→ Study material
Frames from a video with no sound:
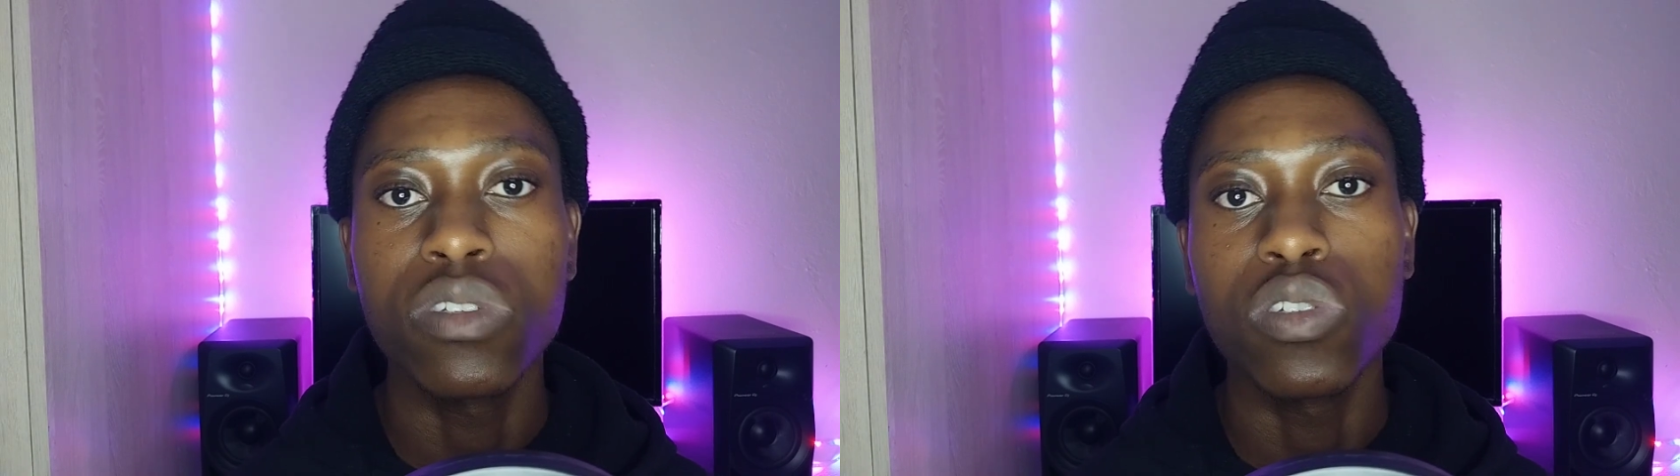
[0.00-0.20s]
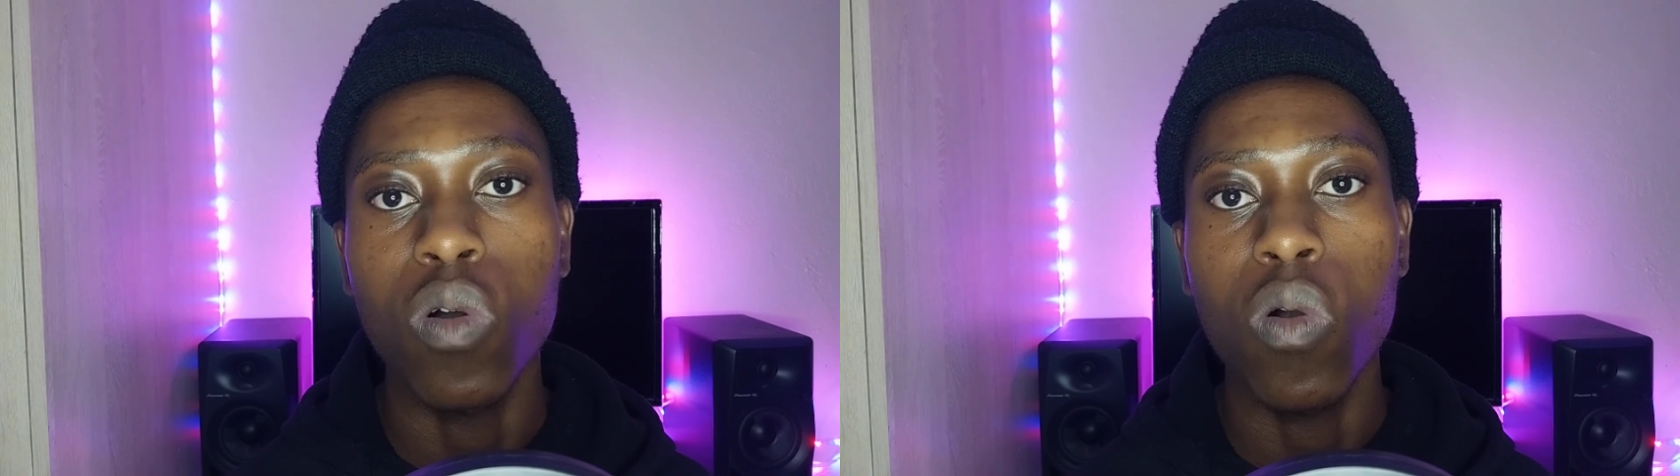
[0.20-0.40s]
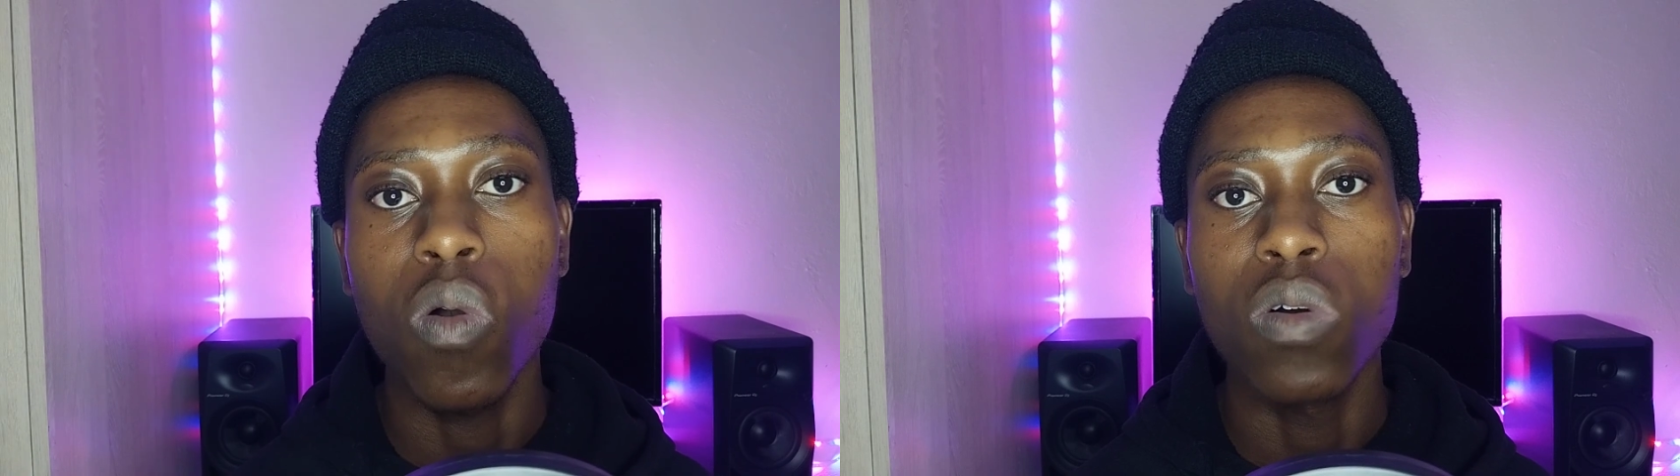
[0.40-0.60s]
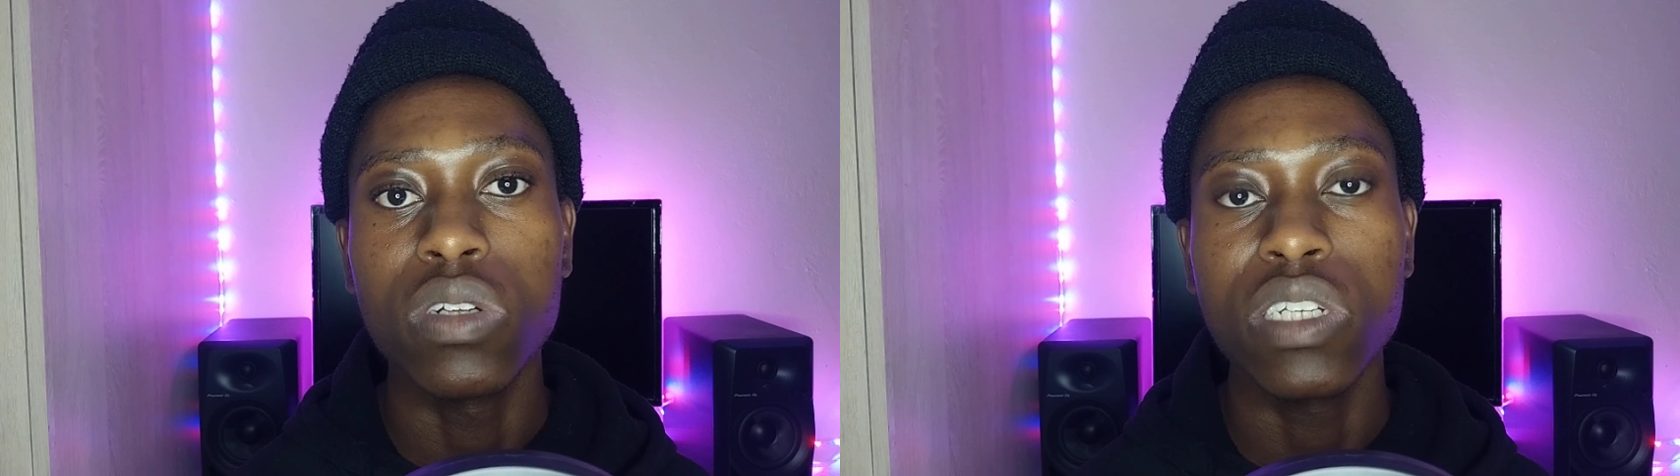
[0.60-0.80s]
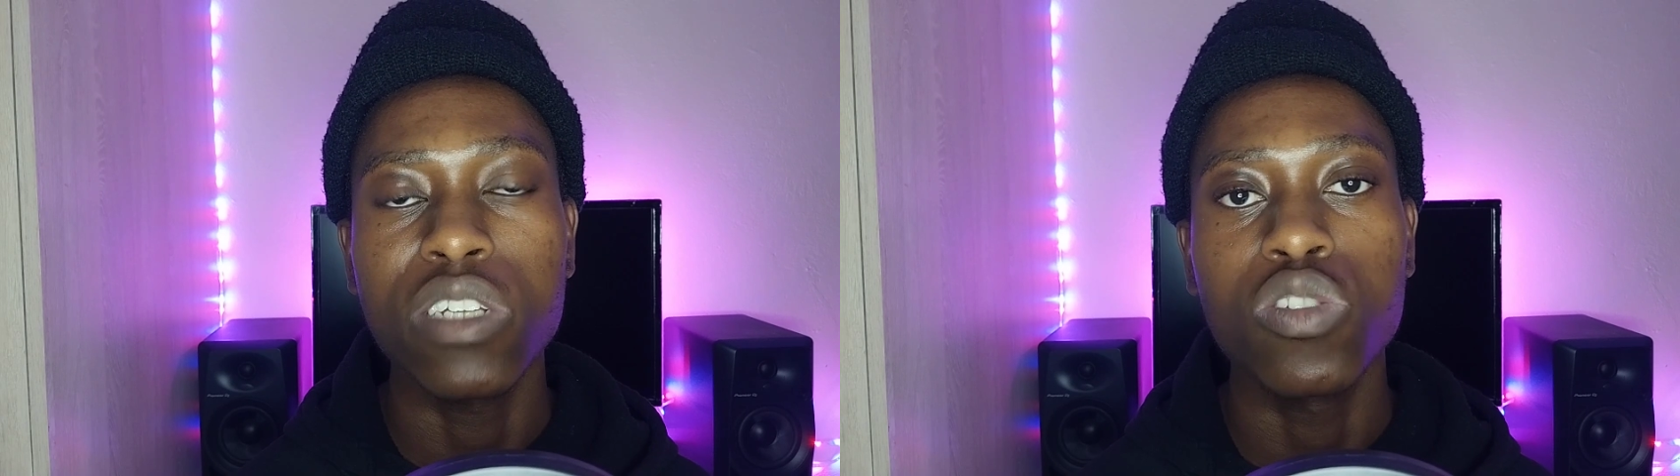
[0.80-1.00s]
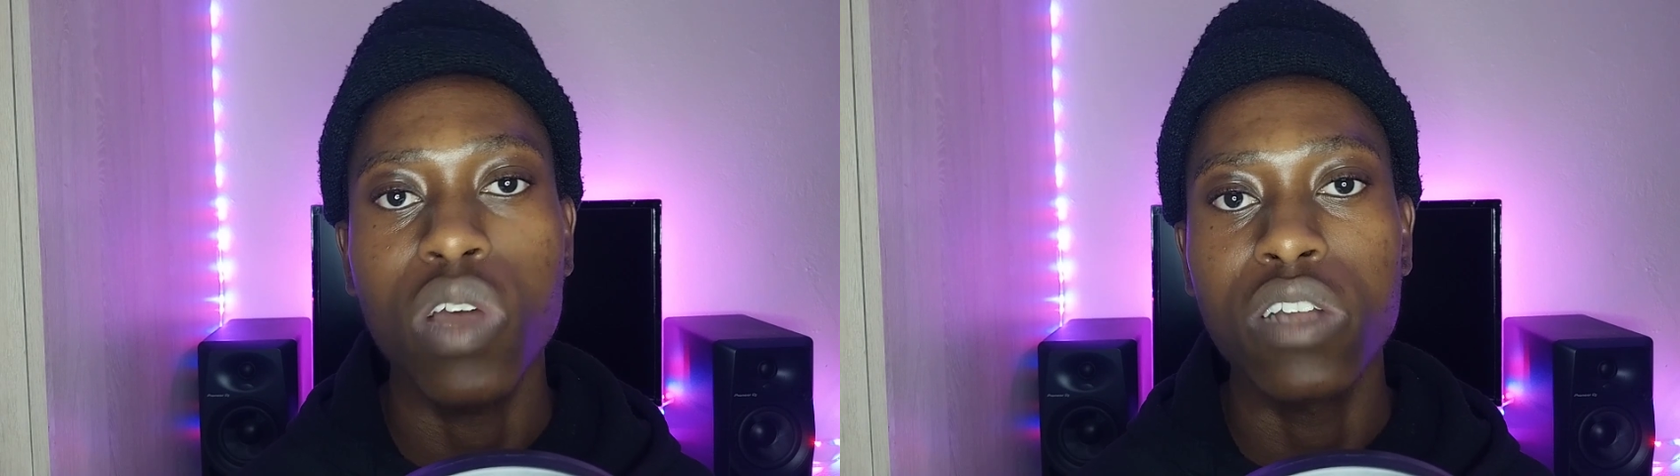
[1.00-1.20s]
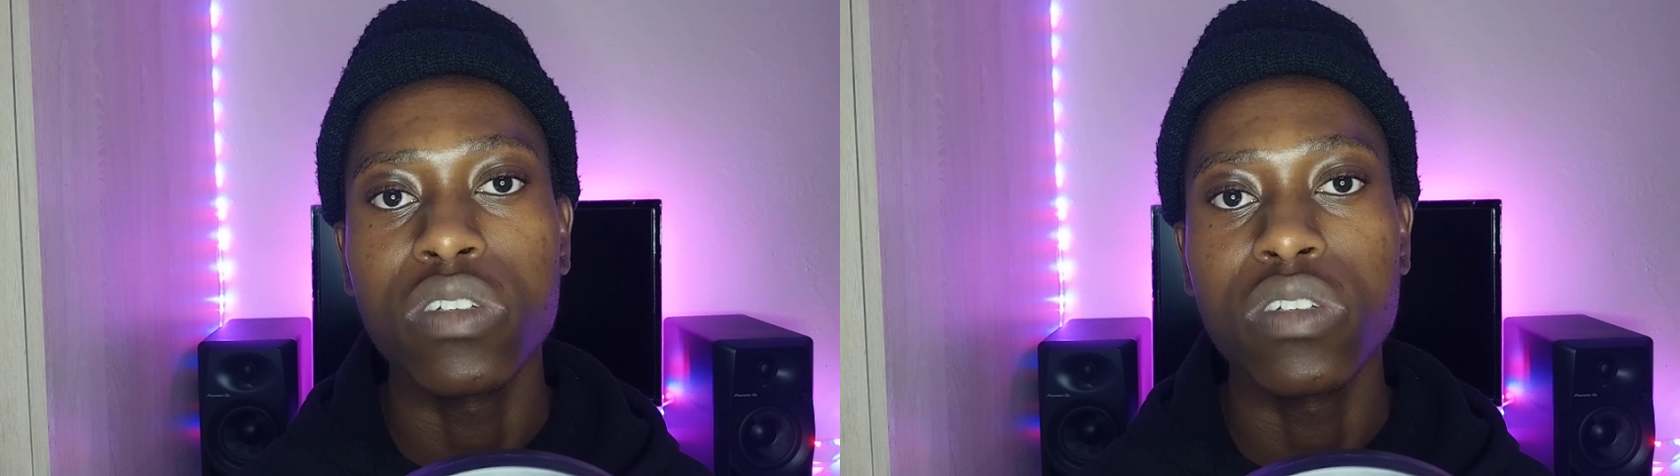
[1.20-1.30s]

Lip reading: So just try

→ Instructions for the task
Word for word, restate all of the data, but do not copy the pictures.

→ Response to the task
Frames from a video with no sound:
[0.00-0.20s]
[0.20-0.40s]
[0.40-0.60s]
[0.60-0.80s]
[0.80-1.00s]
[1.00-1.20s]
[1.20-1.30s]

Lip reading: So just try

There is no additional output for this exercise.